Michael Cox  |  Fri 11th Jan   | Tennis

This is for sure one of the saddest days for all the tennis lovers in the last decade if not more. Andy Murray stunned the world last night saying that he intends to retire from tennis because of his constant hip problems, which could cause more severe complications in the future.

Murray, 31-year old from Glasgow Scotland, appeared at the press conference in Melbourne today, and dropped a bomb which already shook the world of tennis.

He did have numerous struggles in the last year and a half, but nothing indicated that he might do such a radical step.

Too Much Pain

But according to his words, it is something inevitable, as he can’t endure the pain anymore. Murray stated that he did everything in his power over the last 20 months, to eliminate the problems, but that didn’t help.

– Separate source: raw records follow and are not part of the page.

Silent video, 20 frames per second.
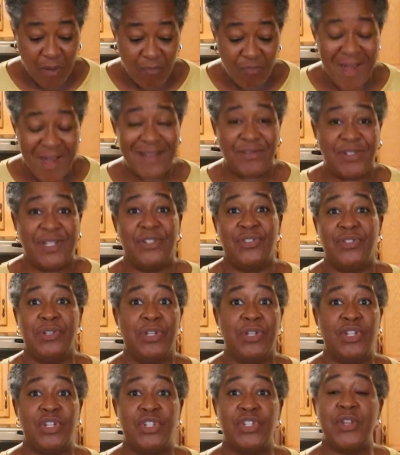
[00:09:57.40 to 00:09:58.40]
That tastes
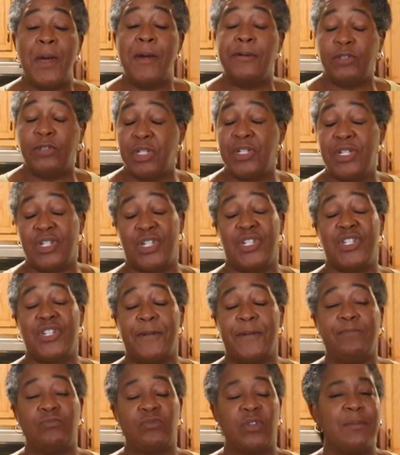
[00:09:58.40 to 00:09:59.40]
delicious. Delicious.
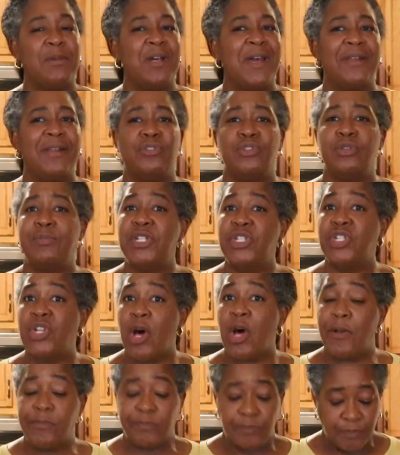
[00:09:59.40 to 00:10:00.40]
I'm gonna add a little bit of
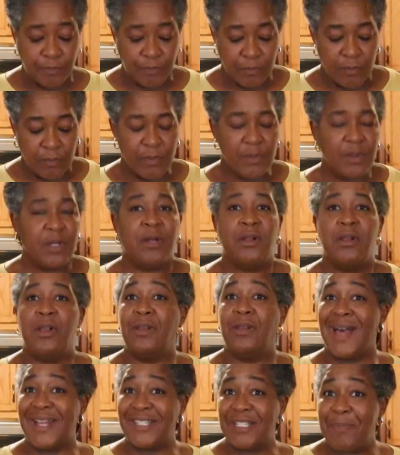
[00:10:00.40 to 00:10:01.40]
salt,
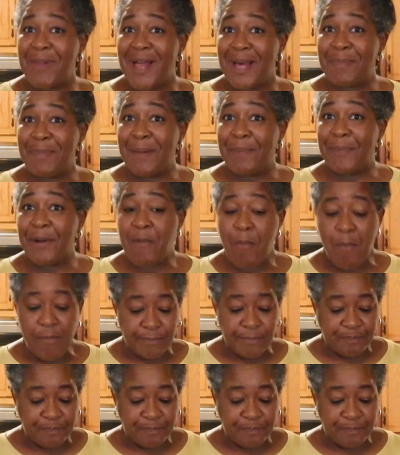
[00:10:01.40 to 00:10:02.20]
lots of black pepper,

He even underwent surgery of his hip, hoping that it might decrease the level of pain, but there were no significant improvements. The former No.1 stated that he doesn’t enjoy the game as he used to, and that he already informed his team about the intentions and plans for the future.

Murray is planning to end his career at home soil, the Wimbledon courts, later this year. But the player also said, that having in mind his current condition, it wouldn’t be a surprise that he concludes the career after the Australian Open.

Two-time Olympic Games gold medalist, was deeply disturbed at the press conference. His voice was shaking, often stopped talking when giving the answers, and finally, at one point his emotions emerged to the surface, when he started crying.

For a moment, Murray left the desk and the room, trying to get a grip on his composure, but it was obvious that he can’t handle the tears and the pain in his heart.

Murray won 45 titles in his professional career. Three of them were at the Grand Slams, in 2013 and 2016 at Wimbledon, and 2012 at the US Open. Besides that, he also has 14 Masters 1000 titles, and one ATP Masters finals in 2016.

The British Hero

Two gold medals at London and Rio Olympics, are something which separates him from all other players in history. So far nobody could win the Olympic Games twice, let alone in a row.

He became the hero of Great Britain in 2013 when he won the Wimbledon trophy, snapping a 77-year long drought, for the players from the UK at this competition. The Grand Slam held at All England Club is the matter of national pride, as the Brits consider it to be the biggest tournament in the world.

But Murray’s name will stay carved forever in history after 2015, and his glorious leadership of Great Britain’s Davis Cup team towards the first trophy in this competition after eight decades. Back then he defeated all of his 8 opponents in singles and 3 in doubles matches, ending the finals with a masterful point, which is regarded to be one of the most beautiful in the history of the game.

No doubt, his retirement will be a huge loss for the sport in general.